Records for the task Block Start
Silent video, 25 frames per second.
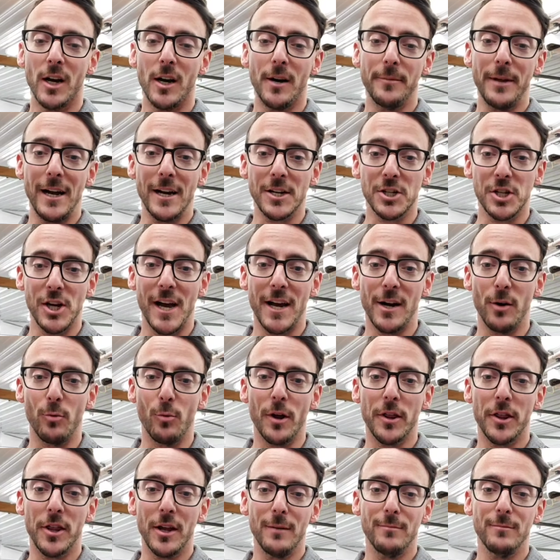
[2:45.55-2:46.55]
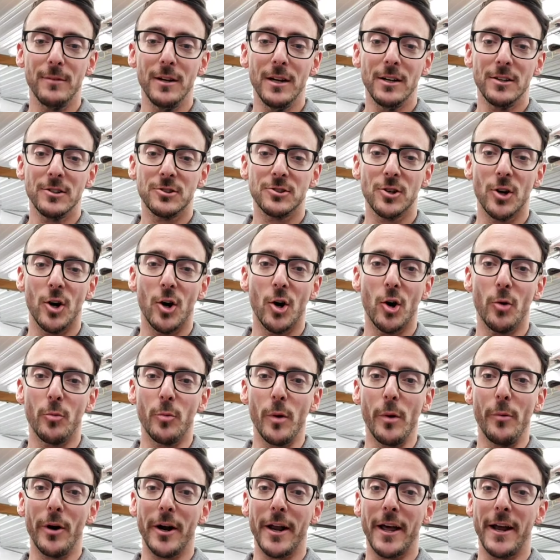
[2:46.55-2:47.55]
They actually had it with them. So
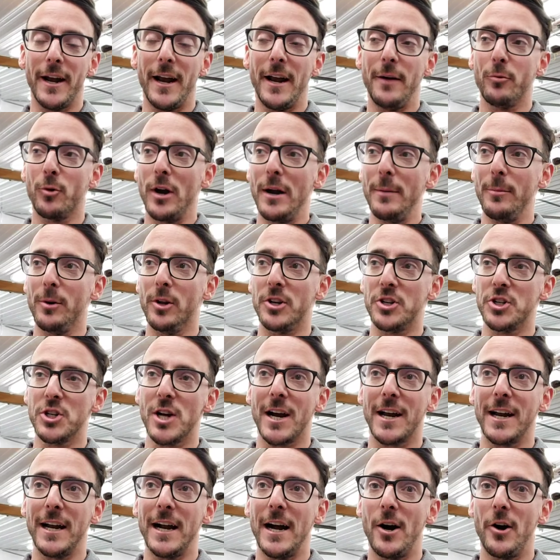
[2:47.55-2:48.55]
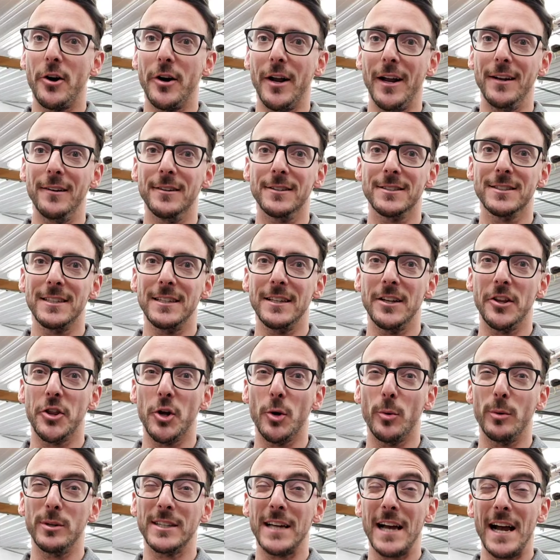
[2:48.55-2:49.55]
we went on ahead and were able to check it out and see that
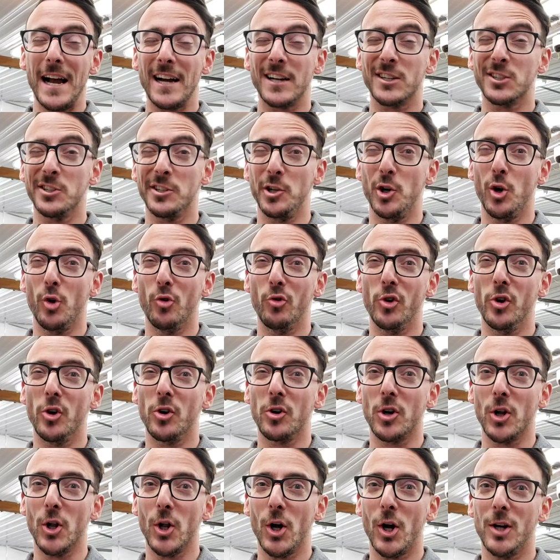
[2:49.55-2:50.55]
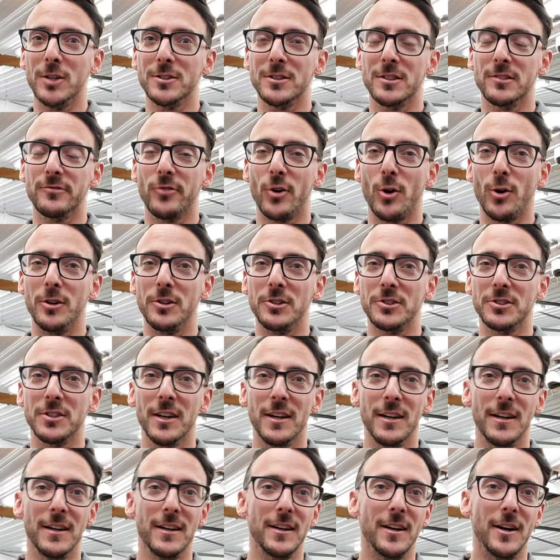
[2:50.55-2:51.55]
there was actually no real clause as far as
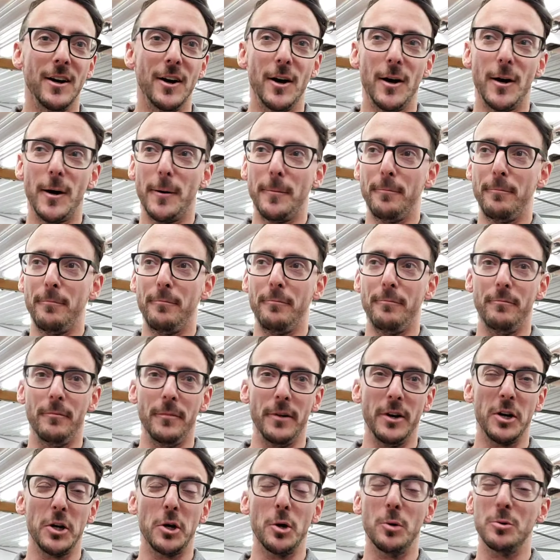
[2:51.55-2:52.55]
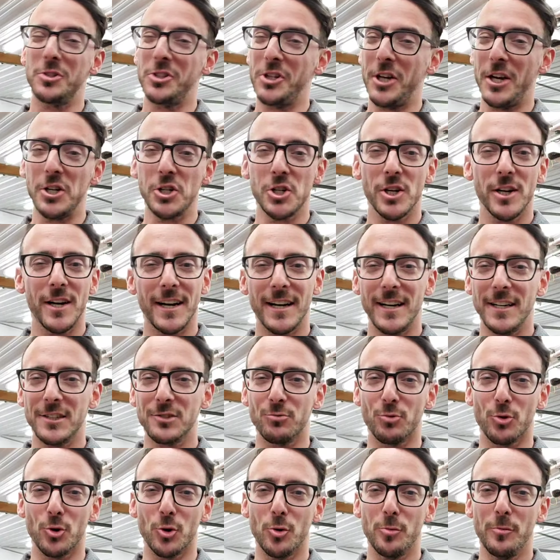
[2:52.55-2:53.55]
negotiation, I
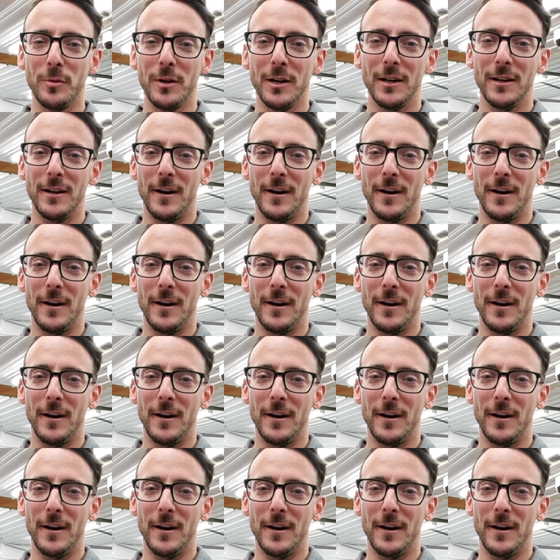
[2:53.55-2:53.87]
guess, room.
Records for the task Block End
* [Your task]
Without any pictures, transcribe the listing above exactly as written.

* [Answer box]
Silent video, 25 frames per second.
[2:45.55-2:46.55]
[2:46.55-2:47.55]
They actually had it with them. So
[2:47.55-2:48.55]
[2:48.55-2:49.55]
we went on ahead and were able to check it out and see that
[2:49.55-2:50.55]
[2:50.55-2:51.55]
there was actually no real clause as far as
[2:51.55-2:52.55]
[2:52.55-2:53.55]
negotiation, I
[2:53.55-2:53.87]
guess, room.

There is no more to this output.